Il valore della collegialità
La collegialità e l’ecclesialità non sono concetti astratti, ma rappresentano un sostegno concreto per i sacerdoti. «Quando c’è un funerale di un nostro militare, il sacerdote della parrocchia scrive nel nostro gruppo social e chiede sacerdoti del decanato: “Cari confratelli, venite, per favore a sostenere me e la famiglia del soldato caduto”. Perché se il sacerdote fosse lasciato solo a un funerale del genere, sarebbe molto difficile per lui», spiega don Roman.
Il sacerdote condivide un’esperienza personale: «Quando ho presieduto funerali di soldati nei villaggi vicini, non li conoscevo personalmente, ma qui nella mia parrocchia quando hanno portato dal fronte il mio vicino… lo conoscevo da molti anni, lo vedevo sempre… E in quel momento ti arriva una grande tristezza, durante la predica la voce cambia, in certi momenti ti viene da piangere perché vedi una persona familiare in quella bara».
La Pasqua, simbolo di speranza
In questo contesto drammatico, la celebrazione della Pasqua assume un significato ancora più profondo. «Per noi la Pasqua non è solo una tradizione o una festa. Per noi la Pasqua è tutto. Qui noi non abbiamo bisogno di spiegare alla nostra gente cosa sia la Pasqua. Per loro è l’apice di tutto, è sacro», afferma don Roman. La Pasqua diventa così un momento di grande importanza spirituale e psicologica, un simbolo di speranza e rinascita in mezzo alle difficoltà.

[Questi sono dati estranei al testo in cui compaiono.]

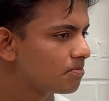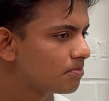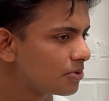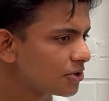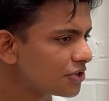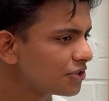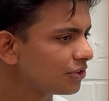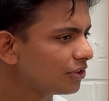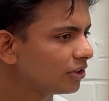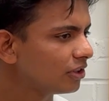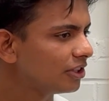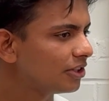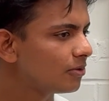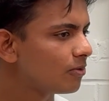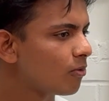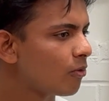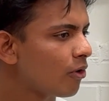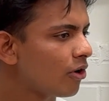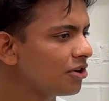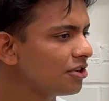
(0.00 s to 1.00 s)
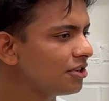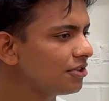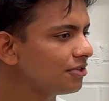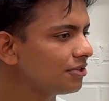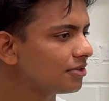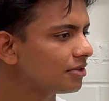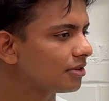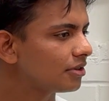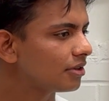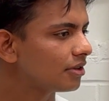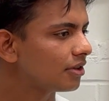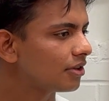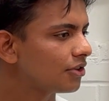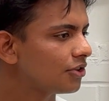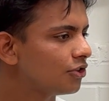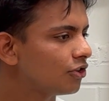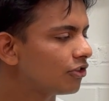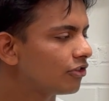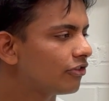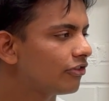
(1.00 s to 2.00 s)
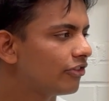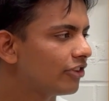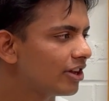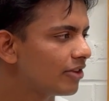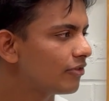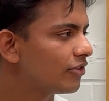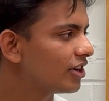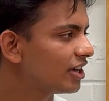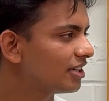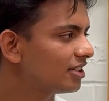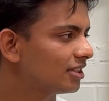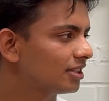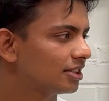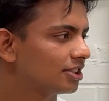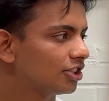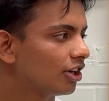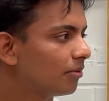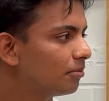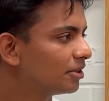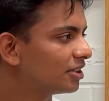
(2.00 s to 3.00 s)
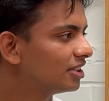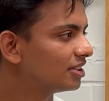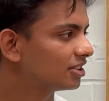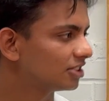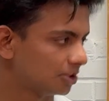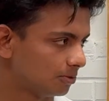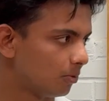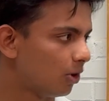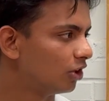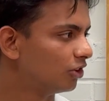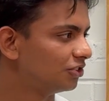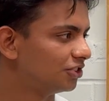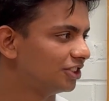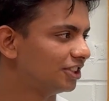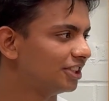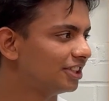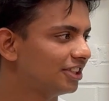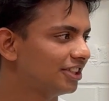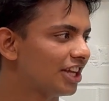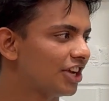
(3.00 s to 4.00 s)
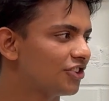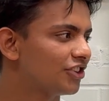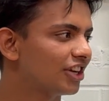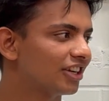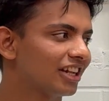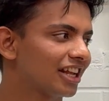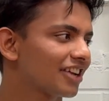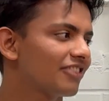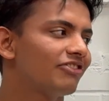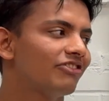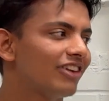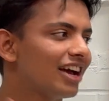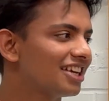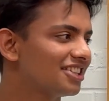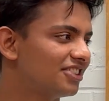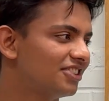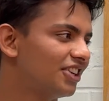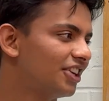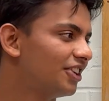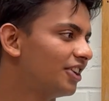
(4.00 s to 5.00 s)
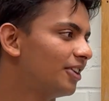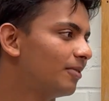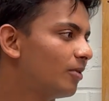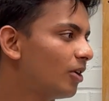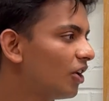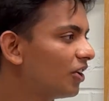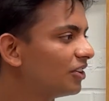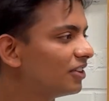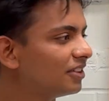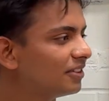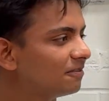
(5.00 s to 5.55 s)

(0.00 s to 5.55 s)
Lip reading: Personally, what is your favorite topic in cosmology that you get like fascinated about?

«Prima della Pasqua tanta gente va anche a confessarsi. Quindi questo evento della Pasqua e della Risurrezione è un evento molto serio per il nostro popolo. Penso che questo ci stia salvando, sia psicologicamente, ma anche realmente, da ogni sorta di guaio. Perché dove c’è Cristo risorto, la morte fugge. E penso che la morte non abbia accesso a noi e non abbia potere finché viviamo davvero la Pasqua», conclude il sacerdote.